• **Your assignment**:
Below are the entries; transcribe them exactly and drop every picture.

• **Data extracts**:
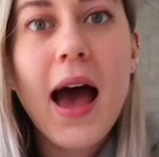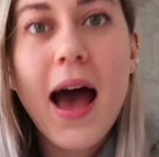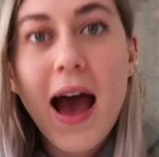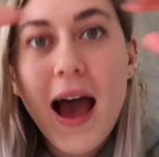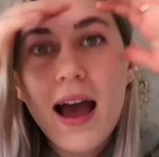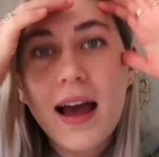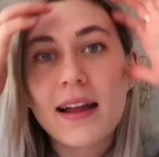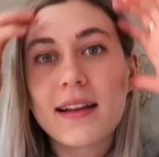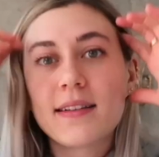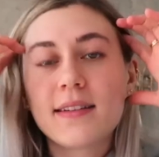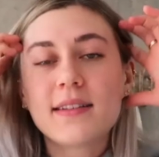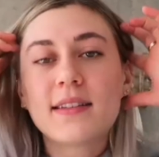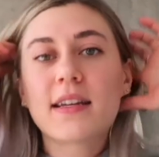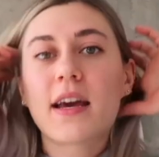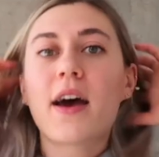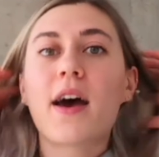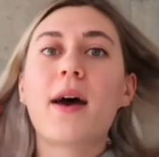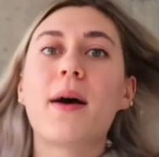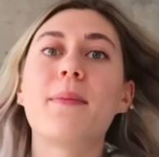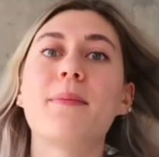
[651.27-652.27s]

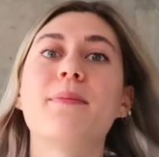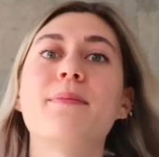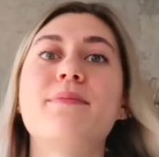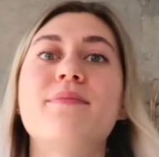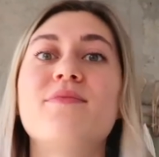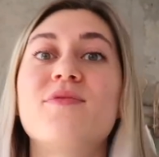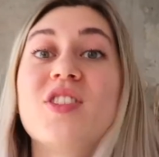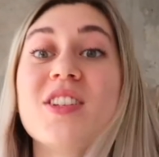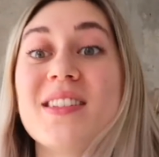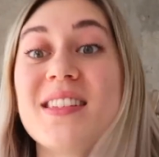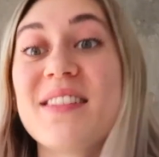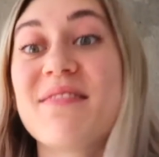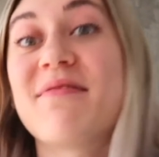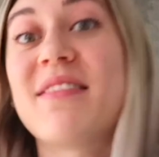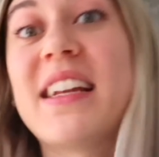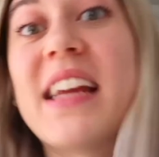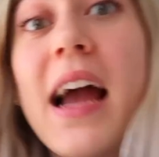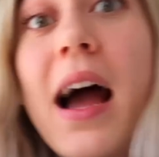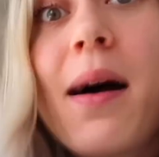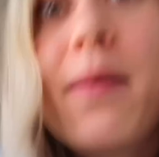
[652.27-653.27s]
and just didn't really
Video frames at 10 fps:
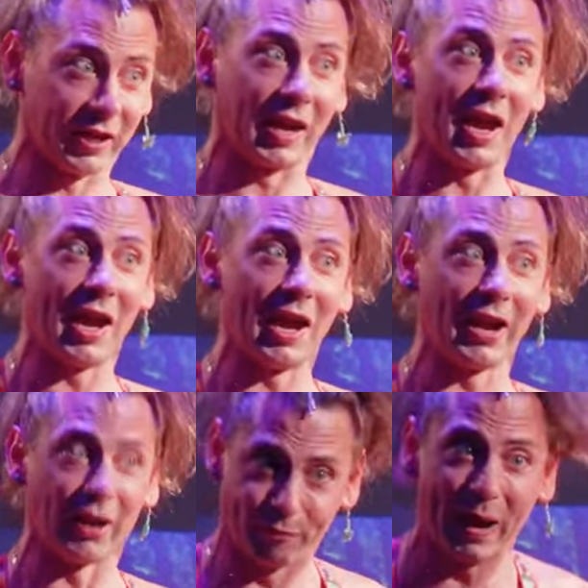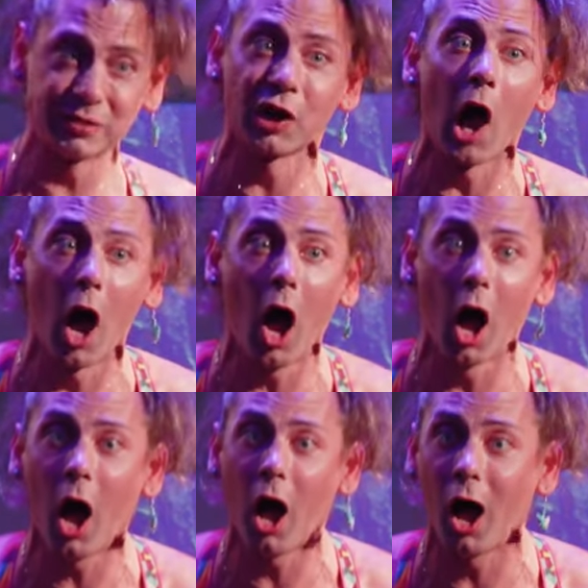the King of
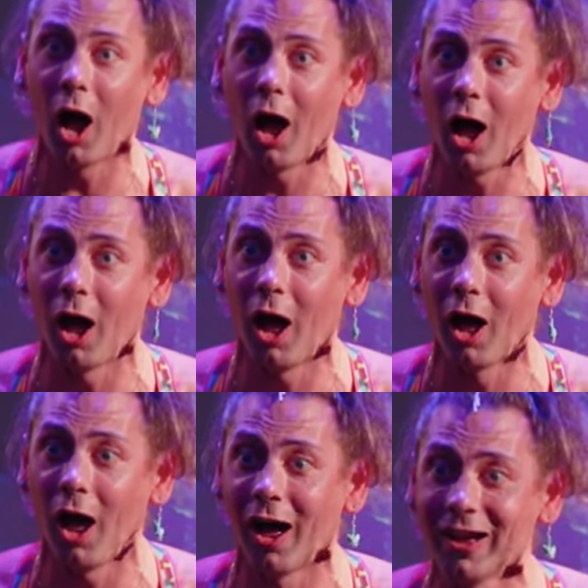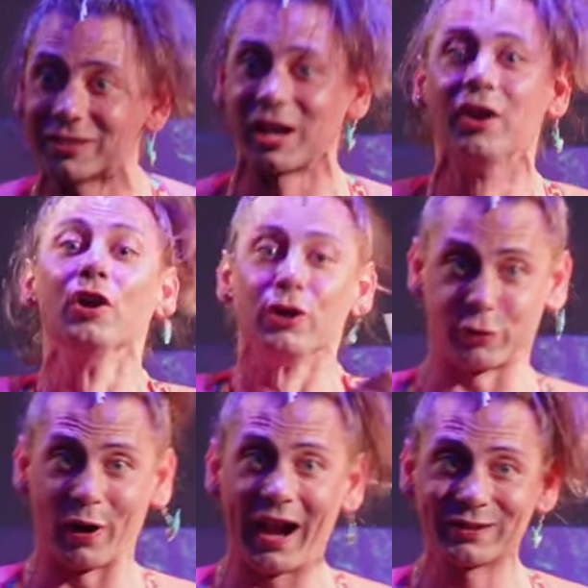Pentacles
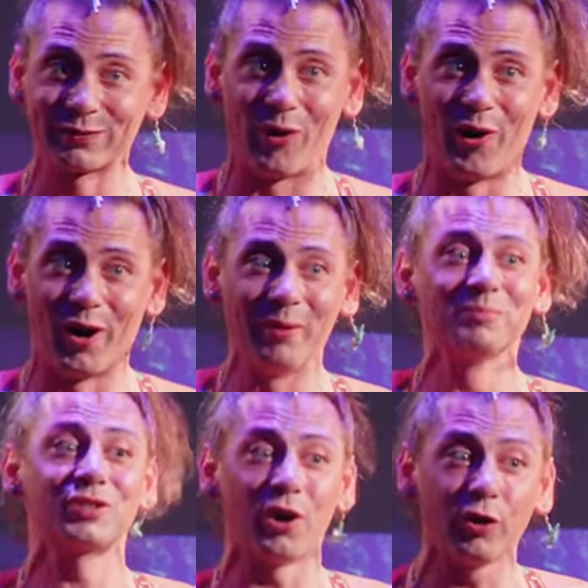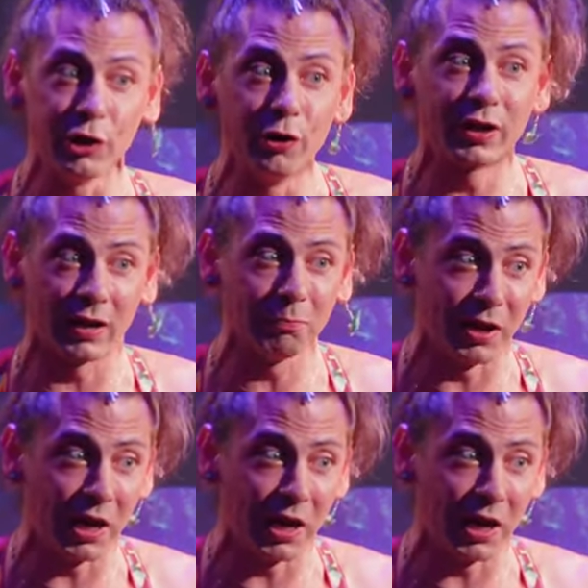transformed so you can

• **Response area**:
[651.27-652.27s]

[652.27-653.27s]
and just didn't really
Video frames at 10 fps:
the King of
Pentacles
transformed so you can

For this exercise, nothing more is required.